One would have thought that this would have become obvious in the past few days.

Excellent rebuttal.

Gaudere

You have my unending gratitude. [sub]and a pint of your choice at the earliest opportunity, natch[/sub]

Collounsbury
I really try not to be, but the playground petulance was the proverbial bactrian backbreaker.

sigh

aynrandlover,

    Now I think I realize how the strikers felt!!!!!! Perhaps it's time to retire to Galt's Gulch, my friend :). (I'm sorry about not being here..........long holiday weekend, but I've tried to read everything ya said). Thank you very much for saying everything I would have said if I hadn't been under so much stress recently.

   To the rest of you, feel free to out socialize each other, so long as you don't force those of us unwilling to participate into it. Feel free to donate that which you make by your ability and hold onto that which you need. Hell.............form up nice big groups and have you all do the same!!!! Just don't expect ME to donate MY hard-earned money into it!!! My life and my work is my own and none of you have any right to it.

I take it you mean: feel free to build your own socialist utopias and act like good little socialists in, just don’t force me to be a member.

From what AynRandLover has said, and from this comment, it seems like Randians have this category called “socialist stuff”, and a lot gets dumped into it. Why? Spiritus has repeatedly tried to point out that socialism, per se, is a much narrower idea than has been portrayed; AynRandLover has has implied that the slipper slope to socialism is his greatest fear.

Why is it that socialism seems like the bogeyman of objectivism? At the very least, it seems like indiscriminate negative.

Sorry, buddy, but I do expect you to and I hope the government comes and arrests you if you don’t. Unless you made your money in some way that I cannot fathom that somehow does not involve using any aspects of our society (like our currency, as one mild example), you’ve got to contribute your part!
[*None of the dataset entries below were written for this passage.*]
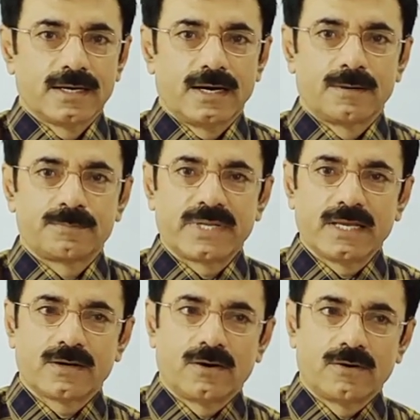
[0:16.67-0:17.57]

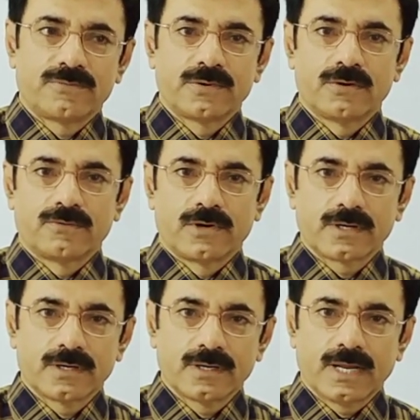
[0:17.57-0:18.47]
uptake of
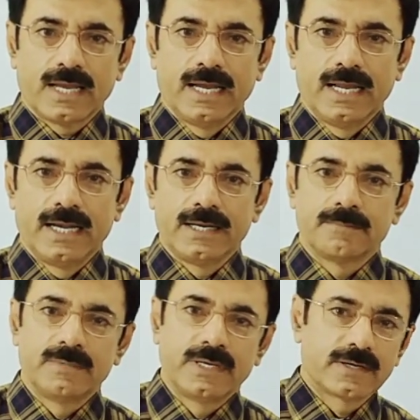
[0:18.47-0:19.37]
water and
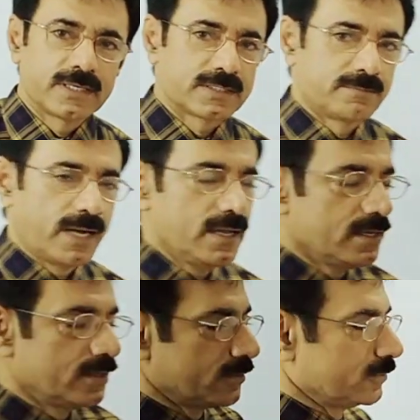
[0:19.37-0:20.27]
minerals by
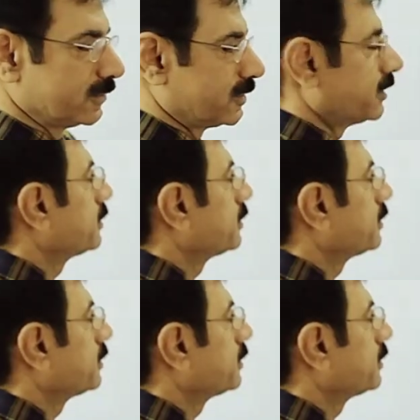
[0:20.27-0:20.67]
root.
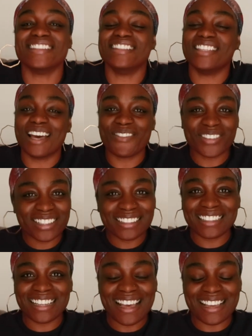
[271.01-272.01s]

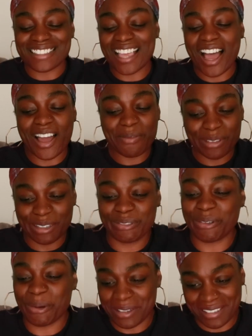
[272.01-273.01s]
Definitely yes. I'm looking
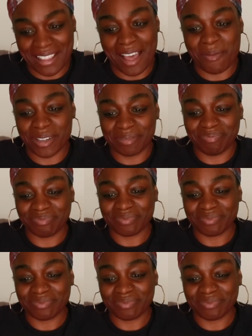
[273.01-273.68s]
forward to that one.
When it comes right down to it, objectivism/libertarianism seems just like one big excuse to be a freakin’ free-loader!

Well, if that isn’t irony…for a socialist to call a libertarian a free-loader!!!

I never said I wanted anyone to give me a dime…I want to keep all of which I earn and not be forced by altruistic politicians to spoon-feed it to someone who cannot (or will not, sometimes it seems) produce on their own (a nice way to earn themselves votes in the future, by the way)
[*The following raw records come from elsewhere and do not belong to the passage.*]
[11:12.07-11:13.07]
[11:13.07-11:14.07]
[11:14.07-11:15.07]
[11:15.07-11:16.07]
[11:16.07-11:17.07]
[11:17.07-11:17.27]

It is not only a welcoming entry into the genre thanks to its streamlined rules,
Quite frankly, I see no reason to use your meaningless, worthless, hyper-inflated money. If my employer would pay me in gold (a TRUE standard, unlike paper which is rather arbitrarily decided upon) I’d gladly accept it!! (and when your fiat money crashes, who’ll still have some legs?)

And if not…well, that’s what tax havens are for…to keep the money of the productive out of the hands of the destructive, and my life out of your hands

(1) I would not call myself a socialist. (Although if your definition of socialist is everyone who is not a libertarian, then I guess I would be.)

(2) Yeah…Well, I went for the irony because I know that libertarians like to think of themselves as being against free-loaders, but in the end, I just don’t see it that way at all.

(3) Unless you define “free-loader” as someone who is rather cheerfully willing to “pay in” more than they are probably “getting out”, I am not a free-loader. [Okay, admittedly, most people probably think they are paying in more than they are getting out…just like most people think their driving is above average. So, who knows…there really isn’t any good way to tell.]

Well, I guess that means one less libertarian driving down the highways…Don’t want to see you using our roads,now!! And, by the way, good luck trying to pay for everything you want in gold!!!